## Dataset

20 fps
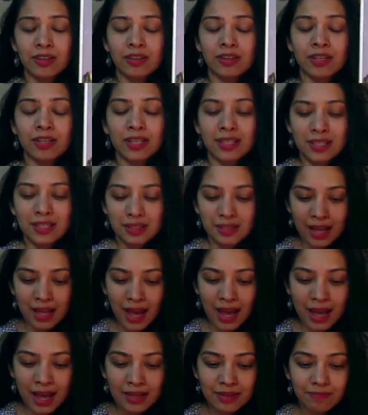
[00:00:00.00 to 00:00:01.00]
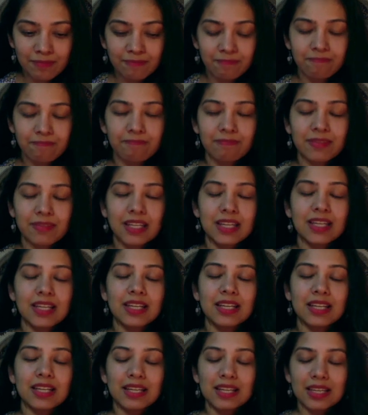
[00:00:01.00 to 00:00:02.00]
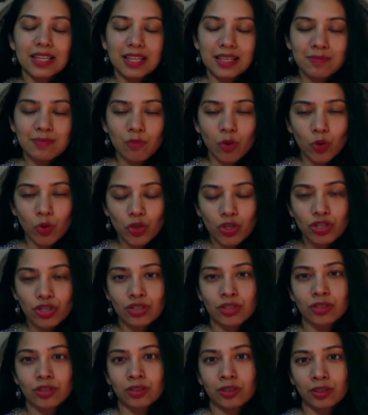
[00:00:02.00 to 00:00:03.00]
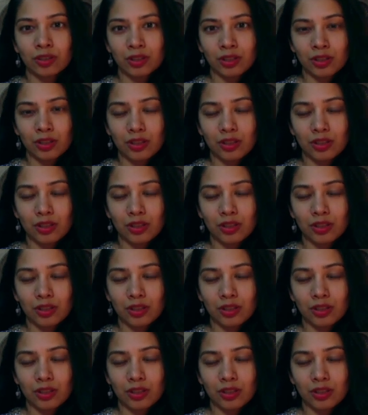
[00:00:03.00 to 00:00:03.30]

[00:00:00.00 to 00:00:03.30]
it's that emotional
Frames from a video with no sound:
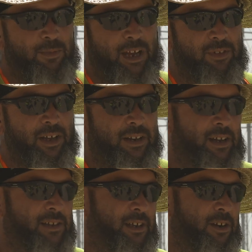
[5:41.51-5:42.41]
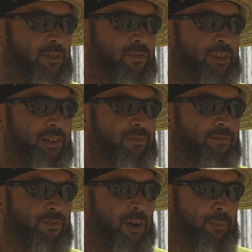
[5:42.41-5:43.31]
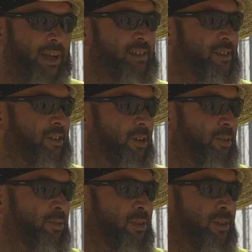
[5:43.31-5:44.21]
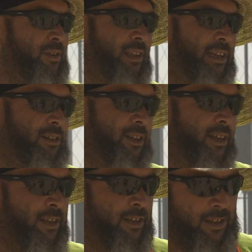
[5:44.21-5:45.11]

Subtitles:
we have a lot of guys that are from Mexico legally,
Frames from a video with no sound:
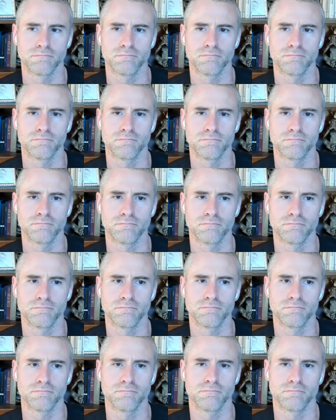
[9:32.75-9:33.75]

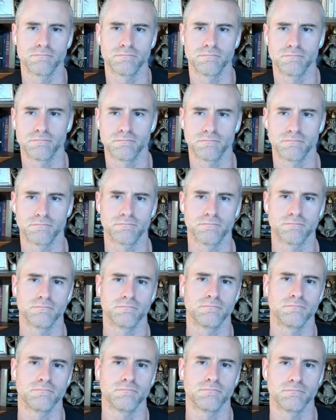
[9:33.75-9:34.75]

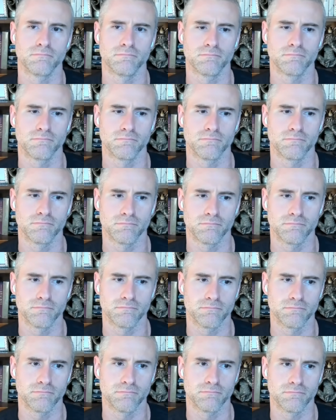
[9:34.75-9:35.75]

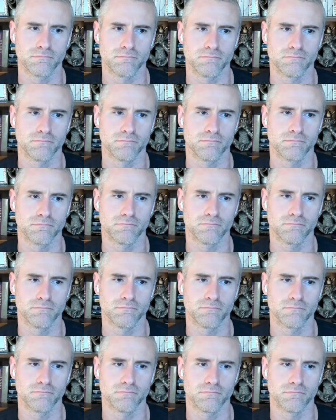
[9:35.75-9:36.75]

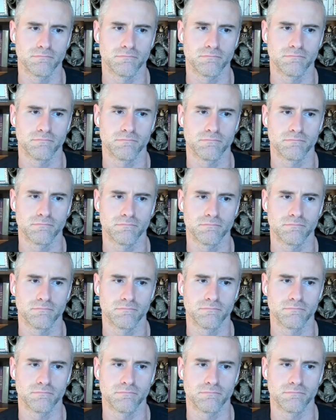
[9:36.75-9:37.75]

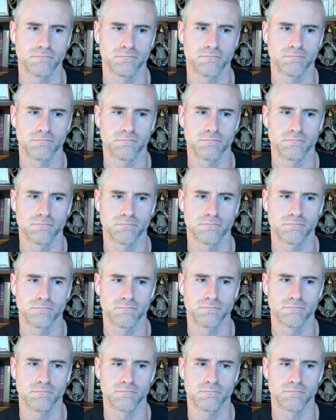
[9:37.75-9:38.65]
[no speech]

## Instructions to follow
Print the listing exactly, minus any pictures.

## Answer to this problem
20 fps
[00:00:00.00 to 00:00:01.00]
[00:00:01.00 to 00:00:02.00]
[00:00:02.00 to 00:00:03.00]
[00:00:03.00 to 00:00:03.30]

[00:00:00.00 to 00:00:03.30]
it's that emotional
Frames from a video with no sound:
[5:41.51-5:42.41]
[5:42.41-5:43.31]
[5:43.31-5:44.21]
[5:44.21-5:45.11]

Subtitles:
we have a lot of guys that are from Mexico legally,
Frames from a video with no sound:
[9:32.75-9:33.75]

[9:33.75-9:34.75]

[9:34.75-9:35.75]

[9:35.75-9:36.75]

[9:36.75-9:37.75]

[9:37.75-9:38.65]
[no speech]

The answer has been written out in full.